Digging into it more, I see some recent work that can build the topology considering some number of amino acid mutations (the software pmx). For my use case, I have potentially deletions and insertions, which that software does not support. This seems like an extra formidable challenge, but still possible? Something like:

  1. Align the two proteins using a global sequence alignment and a scoring matrix in order to identify "equivalent" residues
  2. Treat equivalent residues as pmx does, eg. build the hybrid topology.
  3. For residues with no equivalent, have ghost atoms in the topology
  4. These residues fade in and out over lambda similar to how the ghost atoms would for a ligand with varying functional groups

This would be extra challenging for the simulation if multiple residues in a row are appearing or disappearing but seems doable?

Thanks for your contributions to the community!
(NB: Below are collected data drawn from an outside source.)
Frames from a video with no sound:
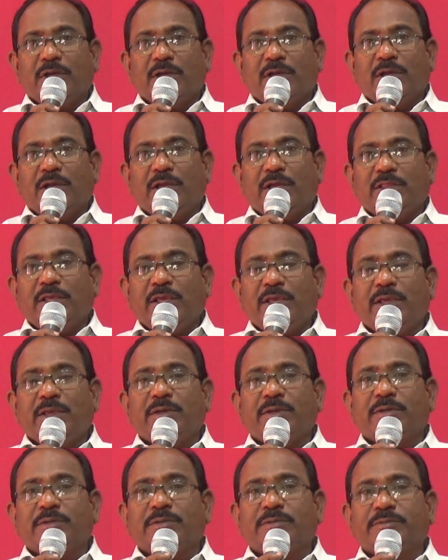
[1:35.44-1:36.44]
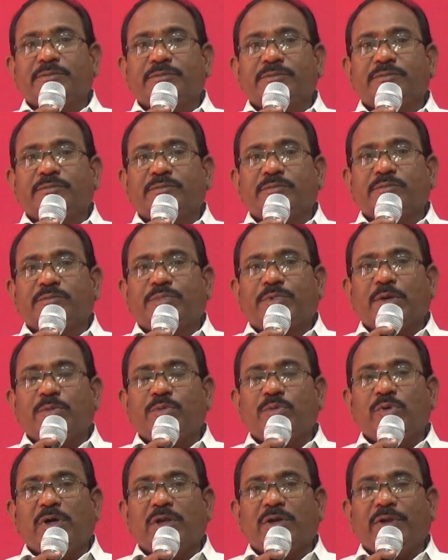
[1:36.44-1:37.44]
అయితే
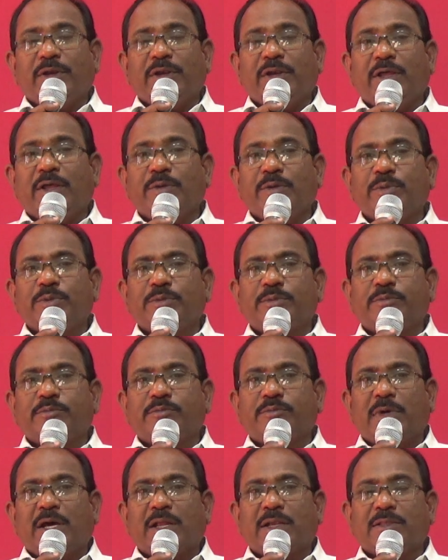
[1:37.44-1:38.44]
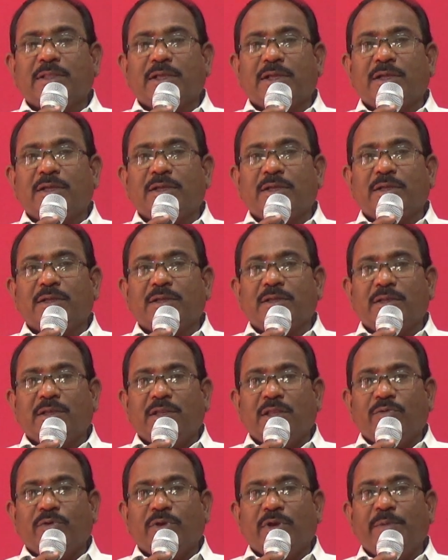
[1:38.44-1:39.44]
ప్రభువారు అన్నారు మార్త
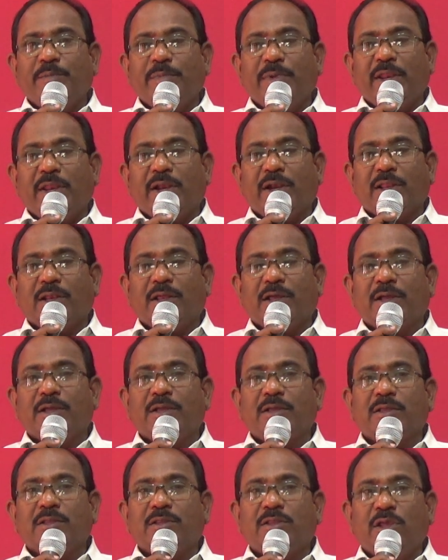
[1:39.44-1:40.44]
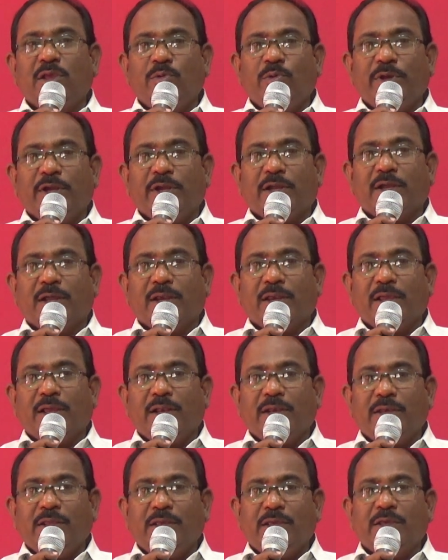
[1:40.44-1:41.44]
నీవు నమ్మిన ఎడల దేవుని
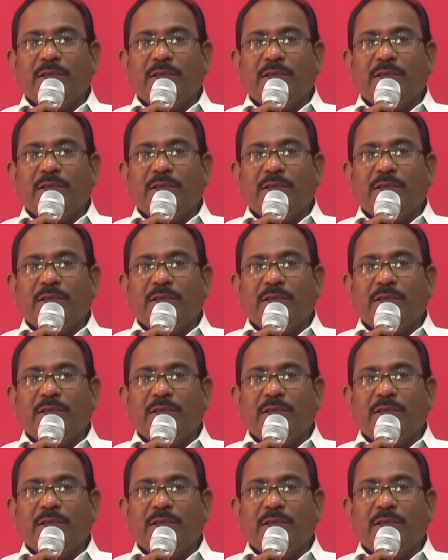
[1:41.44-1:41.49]
కార్యాన్ని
egallicc commented 1 year ago

I am far from an expert, but, yes, my sense is that implementations exist that should do what you describe out of the box (more or less). I describe a NAMD implementation here: Methods in Molecular Biology, Computational Peptide Science: Methods and Protocols, Springer Nature, edited by Thomas Simonson (2021). See Section 3.2. In general, any MD engine that supports alchemical transformations that modify a portion of a molecule should, in principle, be applicable to your problem.